What is Vault?
I’ve talked about Vault in a couple of blogs before. So just to recap:
Vault is a tool for securely accessing secrets.Vault allows users to store, manage and control access to tokens, username password and database credentials. There are many secrets management tools out there but Vault has gained a lot of popularity thanks to it’s flexible API and providing encryption at rest and in flight.
There have been cases of applications leaking credentials through logs, diagnostic output, external logging to a logging stack. Vault can provide dynamic secrets which help provide short-lived ephemeral credentials to applications instead of long live credentials. With dynamic secrets, even if an application writes it to an external system, it is valid for a specific period of time.

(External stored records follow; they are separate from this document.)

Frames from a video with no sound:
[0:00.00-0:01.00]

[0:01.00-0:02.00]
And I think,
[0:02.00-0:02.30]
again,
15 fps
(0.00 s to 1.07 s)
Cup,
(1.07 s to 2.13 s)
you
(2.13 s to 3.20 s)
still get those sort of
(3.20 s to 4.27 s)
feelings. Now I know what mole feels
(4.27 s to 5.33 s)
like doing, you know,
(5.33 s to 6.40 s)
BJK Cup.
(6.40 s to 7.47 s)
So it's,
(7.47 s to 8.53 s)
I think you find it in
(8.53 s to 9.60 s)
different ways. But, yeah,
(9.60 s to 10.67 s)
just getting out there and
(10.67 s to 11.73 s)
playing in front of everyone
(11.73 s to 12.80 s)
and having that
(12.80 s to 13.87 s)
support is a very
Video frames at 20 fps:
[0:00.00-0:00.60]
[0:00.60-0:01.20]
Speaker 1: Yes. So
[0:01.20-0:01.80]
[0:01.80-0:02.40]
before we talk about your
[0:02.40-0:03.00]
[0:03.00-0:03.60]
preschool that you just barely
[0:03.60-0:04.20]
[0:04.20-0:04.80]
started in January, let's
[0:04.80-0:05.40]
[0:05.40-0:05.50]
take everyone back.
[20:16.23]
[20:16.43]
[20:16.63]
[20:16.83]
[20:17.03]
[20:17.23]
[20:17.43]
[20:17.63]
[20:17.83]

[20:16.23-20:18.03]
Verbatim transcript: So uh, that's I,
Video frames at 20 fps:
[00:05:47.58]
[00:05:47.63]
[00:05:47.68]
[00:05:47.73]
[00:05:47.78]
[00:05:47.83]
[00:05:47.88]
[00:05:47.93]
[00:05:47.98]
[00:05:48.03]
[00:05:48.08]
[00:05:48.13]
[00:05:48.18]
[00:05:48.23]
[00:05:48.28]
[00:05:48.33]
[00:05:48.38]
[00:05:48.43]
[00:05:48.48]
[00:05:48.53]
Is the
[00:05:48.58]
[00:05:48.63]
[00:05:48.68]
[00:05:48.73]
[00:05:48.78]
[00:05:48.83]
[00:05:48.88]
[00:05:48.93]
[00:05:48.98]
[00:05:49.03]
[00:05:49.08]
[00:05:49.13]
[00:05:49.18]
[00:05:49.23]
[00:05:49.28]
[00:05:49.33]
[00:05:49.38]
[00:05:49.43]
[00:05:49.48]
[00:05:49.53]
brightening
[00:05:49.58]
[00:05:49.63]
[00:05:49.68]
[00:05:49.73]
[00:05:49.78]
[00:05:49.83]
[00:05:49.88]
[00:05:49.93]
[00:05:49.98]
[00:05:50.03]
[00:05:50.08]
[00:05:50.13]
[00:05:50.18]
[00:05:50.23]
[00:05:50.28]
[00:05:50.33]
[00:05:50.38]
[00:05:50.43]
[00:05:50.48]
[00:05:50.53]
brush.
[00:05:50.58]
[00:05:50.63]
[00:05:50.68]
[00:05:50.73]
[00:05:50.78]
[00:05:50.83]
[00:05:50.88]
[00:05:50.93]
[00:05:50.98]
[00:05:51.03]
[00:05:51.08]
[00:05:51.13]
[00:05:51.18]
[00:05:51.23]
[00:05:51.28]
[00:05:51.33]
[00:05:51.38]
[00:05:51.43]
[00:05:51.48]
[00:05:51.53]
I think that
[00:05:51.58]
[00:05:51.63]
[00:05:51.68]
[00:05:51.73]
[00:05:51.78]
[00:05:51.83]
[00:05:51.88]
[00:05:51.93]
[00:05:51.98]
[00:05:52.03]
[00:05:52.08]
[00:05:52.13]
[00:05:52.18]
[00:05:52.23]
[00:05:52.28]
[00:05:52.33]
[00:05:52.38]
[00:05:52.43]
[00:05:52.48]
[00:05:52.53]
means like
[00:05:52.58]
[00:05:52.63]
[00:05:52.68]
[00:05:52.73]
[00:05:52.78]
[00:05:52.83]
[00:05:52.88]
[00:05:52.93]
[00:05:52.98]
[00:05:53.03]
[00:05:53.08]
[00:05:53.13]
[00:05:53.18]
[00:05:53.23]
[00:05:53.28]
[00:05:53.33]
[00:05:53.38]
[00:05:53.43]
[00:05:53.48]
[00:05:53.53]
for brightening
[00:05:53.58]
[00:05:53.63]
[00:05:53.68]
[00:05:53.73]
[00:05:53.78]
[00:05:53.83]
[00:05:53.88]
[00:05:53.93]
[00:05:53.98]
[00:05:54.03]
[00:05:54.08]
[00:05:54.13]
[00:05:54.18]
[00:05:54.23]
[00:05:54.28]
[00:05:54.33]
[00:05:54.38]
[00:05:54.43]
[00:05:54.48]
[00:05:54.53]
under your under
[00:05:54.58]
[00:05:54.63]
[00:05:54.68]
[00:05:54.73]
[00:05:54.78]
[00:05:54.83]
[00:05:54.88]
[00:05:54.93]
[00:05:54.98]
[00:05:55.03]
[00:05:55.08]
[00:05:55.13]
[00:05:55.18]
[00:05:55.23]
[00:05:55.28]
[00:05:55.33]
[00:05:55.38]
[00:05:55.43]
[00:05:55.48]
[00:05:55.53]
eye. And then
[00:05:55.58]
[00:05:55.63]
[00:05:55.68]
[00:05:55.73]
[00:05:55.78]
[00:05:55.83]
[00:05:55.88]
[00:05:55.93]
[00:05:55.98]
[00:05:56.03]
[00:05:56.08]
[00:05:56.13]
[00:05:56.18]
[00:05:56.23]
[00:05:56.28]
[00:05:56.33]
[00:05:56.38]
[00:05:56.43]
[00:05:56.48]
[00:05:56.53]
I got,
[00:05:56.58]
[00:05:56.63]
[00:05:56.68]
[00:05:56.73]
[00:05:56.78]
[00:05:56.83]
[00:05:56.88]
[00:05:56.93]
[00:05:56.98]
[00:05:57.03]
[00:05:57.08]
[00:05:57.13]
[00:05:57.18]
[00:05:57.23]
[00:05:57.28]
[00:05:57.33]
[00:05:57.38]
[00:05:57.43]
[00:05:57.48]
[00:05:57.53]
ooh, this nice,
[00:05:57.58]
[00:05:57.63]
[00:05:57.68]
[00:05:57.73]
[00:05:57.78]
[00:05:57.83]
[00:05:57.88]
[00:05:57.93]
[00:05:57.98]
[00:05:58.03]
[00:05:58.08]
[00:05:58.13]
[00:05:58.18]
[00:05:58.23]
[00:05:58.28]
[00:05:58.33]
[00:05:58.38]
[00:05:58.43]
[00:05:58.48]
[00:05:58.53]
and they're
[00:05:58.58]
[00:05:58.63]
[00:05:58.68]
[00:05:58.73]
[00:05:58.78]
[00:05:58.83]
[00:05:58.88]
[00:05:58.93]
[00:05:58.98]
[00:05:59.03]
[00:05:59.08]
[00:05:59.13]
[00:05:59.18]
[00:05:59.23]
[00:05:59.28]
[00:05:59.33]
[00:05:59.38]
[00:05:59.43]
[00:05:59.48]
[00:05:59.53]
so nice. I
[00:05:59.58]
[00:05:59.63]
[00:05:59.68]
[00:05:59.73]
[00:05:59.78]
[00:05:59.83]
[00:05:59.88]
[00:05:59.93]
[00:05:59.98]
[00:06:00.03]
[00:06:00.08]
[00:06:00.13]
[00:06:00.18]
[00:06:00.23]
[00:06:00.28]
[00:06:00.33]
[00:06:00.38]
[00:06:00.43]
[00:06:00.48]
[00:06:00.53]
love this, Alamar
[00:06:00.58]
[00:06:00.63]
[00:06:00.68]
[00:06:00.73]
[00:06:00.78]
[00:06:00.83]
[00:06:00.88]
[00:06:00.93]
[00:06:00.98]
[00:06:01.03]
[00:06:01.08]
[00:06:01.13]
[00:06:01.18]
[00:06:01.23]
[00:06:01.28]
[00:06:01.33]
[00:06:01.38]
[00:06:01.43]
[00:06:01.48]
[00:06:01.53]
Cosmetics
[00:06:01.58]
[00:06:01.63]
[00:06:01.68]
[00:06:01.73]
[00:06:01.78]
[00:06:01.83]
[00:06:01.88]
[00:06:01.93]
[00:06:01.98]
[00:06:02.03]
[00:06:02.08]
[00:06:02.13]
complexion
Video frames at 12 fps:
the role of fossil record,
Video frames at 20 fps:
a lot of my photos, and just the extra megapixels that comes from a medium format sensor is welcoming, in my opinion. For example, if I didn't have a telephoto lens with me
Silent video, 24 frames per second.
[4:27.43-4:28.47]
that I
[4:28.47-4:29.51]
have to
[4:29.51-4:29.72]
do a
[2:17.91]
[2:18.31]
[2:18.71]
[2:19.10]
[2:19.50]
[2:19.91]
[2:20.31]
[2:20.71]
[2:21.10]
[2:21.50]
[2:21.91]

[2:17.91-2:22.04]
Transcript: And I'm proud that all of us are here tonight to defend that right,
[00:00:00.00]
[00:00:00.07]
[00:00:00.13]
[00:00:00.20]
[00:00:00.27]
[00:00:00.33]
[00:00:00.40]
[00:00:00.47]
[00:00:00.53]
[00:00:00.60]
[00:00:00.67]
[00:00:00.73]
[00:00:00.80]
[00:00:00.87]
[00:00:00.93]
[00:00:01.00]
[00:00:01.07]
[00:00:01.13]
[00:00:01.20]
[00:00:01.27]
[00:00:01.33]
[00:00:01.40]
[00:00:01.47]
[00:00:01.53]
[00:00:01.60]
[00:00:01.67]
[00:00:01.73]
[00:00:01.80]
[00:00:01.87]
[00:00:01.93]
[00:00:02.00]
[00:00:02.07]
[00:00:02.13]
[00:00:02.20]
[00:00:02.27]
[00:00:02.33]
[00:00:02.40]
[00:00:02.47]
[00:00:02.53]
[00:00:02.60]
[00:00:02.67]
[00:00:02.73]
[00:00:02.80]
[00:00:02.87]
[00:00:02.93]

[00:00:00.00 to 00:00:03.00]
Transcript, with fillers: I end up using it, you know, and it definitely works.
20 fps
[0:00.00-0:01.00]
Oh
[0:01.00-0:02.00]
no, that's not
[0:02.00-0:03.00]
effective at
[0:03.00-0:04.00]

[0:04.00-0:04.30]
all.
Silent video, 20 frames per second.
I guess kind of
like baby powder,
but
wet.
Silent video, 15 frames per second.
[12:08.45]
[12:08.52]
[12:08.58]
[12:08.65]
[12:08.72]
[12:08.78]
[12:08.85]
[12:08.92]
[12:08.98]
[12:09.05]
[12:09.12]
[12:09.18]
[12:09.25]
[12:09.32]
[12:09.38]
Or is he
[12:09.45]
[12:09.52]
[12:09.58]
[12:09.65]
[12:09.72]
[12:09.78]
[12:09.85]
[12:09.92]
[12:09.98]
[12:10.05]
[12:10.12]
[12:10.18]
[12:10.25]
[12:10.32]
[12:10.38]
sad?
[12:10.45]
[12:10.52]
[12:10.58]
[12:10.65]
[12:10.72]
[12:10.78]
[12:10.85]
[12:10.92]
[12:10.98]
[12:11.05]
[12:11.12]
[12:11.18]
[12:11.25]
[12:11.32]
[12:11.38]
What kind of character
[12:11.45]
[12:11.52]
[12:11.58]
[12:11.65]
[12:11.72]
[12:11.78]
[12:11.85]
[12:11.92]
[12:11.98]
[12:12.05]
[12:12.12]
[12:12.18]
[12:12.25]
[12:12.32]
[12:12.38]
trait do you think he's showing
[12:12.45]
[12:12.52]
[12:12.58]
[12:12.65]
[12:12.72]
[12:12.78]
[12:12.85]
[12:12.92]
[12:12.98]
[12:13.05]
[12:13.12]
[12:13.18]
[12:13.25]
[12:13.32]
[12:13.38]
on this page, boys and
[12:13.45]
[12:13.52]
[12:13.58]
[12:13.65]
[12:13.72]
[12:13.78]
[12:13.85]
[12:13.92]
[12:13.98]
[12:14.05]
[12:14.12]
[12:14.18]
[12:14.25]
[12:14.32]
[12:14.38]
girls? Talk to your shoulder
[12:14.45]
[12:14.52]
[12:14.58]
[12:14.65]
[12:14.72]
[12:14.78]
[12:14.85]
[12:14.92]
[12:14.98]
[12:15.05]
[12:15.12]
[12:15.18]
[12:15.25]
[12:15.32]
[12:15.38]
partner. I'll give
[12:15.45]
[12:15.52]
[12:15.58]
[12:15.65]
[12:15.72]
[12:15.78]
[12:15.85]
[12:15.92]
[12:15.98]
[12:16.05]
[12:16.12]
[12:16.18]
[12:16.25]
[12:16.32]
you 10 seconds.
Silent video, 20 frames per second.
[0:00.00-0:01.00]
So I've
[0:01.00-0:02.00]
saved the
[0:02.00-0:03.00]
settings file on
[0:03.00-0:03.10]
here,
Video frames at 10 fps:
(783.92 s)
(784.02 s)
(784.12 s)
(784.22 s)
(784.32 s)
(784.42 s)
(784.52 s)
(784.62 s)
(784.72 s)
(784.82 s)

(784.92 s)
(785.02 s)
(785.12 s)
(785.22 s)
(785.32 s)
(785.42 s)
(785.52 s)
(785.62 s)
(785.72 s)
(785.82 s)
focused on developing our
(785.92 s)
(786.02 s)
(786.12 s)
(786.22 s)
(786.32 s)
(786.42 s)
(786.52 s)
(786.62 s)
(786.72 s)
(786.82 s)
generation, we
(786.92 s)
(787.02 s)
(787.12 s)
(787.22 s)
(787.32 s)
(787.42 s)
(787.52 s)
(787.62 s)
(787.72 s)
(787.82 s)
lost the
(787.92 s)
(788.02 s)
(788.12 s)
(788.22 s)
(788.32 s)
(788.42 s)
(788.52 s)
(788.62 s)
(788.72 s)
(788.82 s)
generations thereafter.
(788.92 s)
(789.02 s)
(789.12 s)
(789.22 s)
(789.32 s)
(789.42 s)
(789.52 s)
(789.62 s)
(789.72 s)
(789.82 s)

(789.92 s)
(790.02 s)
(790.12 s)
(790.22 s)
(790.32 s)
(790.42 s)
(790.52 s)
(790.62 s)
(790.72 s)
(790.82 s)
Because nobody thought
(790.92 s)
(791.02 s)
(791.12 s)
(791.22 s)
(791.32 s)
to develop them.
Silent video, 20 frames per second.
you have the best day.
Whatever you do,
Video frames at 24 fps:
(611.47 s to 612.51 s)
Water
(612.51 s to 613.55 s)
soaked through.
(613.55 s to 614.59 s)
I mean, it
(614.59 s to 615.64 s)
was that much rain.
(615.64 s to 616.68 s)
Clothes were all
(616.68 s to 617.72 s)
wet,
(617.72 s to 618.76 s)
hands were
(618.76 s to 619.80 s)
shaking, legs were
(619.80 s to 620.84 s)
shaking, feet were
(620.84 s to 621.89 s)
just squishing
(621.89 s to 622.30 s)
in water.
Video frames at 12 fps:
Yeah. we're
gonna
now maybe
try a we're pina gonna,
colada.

I’m not going to get into how to install Vault but going to cover more around the integration with apps running on GKE.
Vault PKI Secrets Engine
Vault enables you to deal with a whole Public Key Infrastructure (PKI) to guarantee secure correspondence among various applications. This enables organizations to effectively setup their own certificate authority (CA), revoke or issue new certs using basic API calls.. and dumping the agonizing procedure of always creating self signed certificates.
In this guide, I am going to clarify how Vault PKI engine functions and how you can utilize it to make your very own Root CA.
Cert-Manager
Cert-manager is a fantastic open-source project which can be used to request dynamic TLS certificates from Vault, Letsencrypt etc. Cert-manager runs as a pod on GKE and grabs TLS names from ingress objects.
Sounds like a lot of moving parts! This guide assumes that you have a GKE cluster already built. Let’s get started:
Install Helm and Tiller
$ brew install kubernetes-helm (for MacOS)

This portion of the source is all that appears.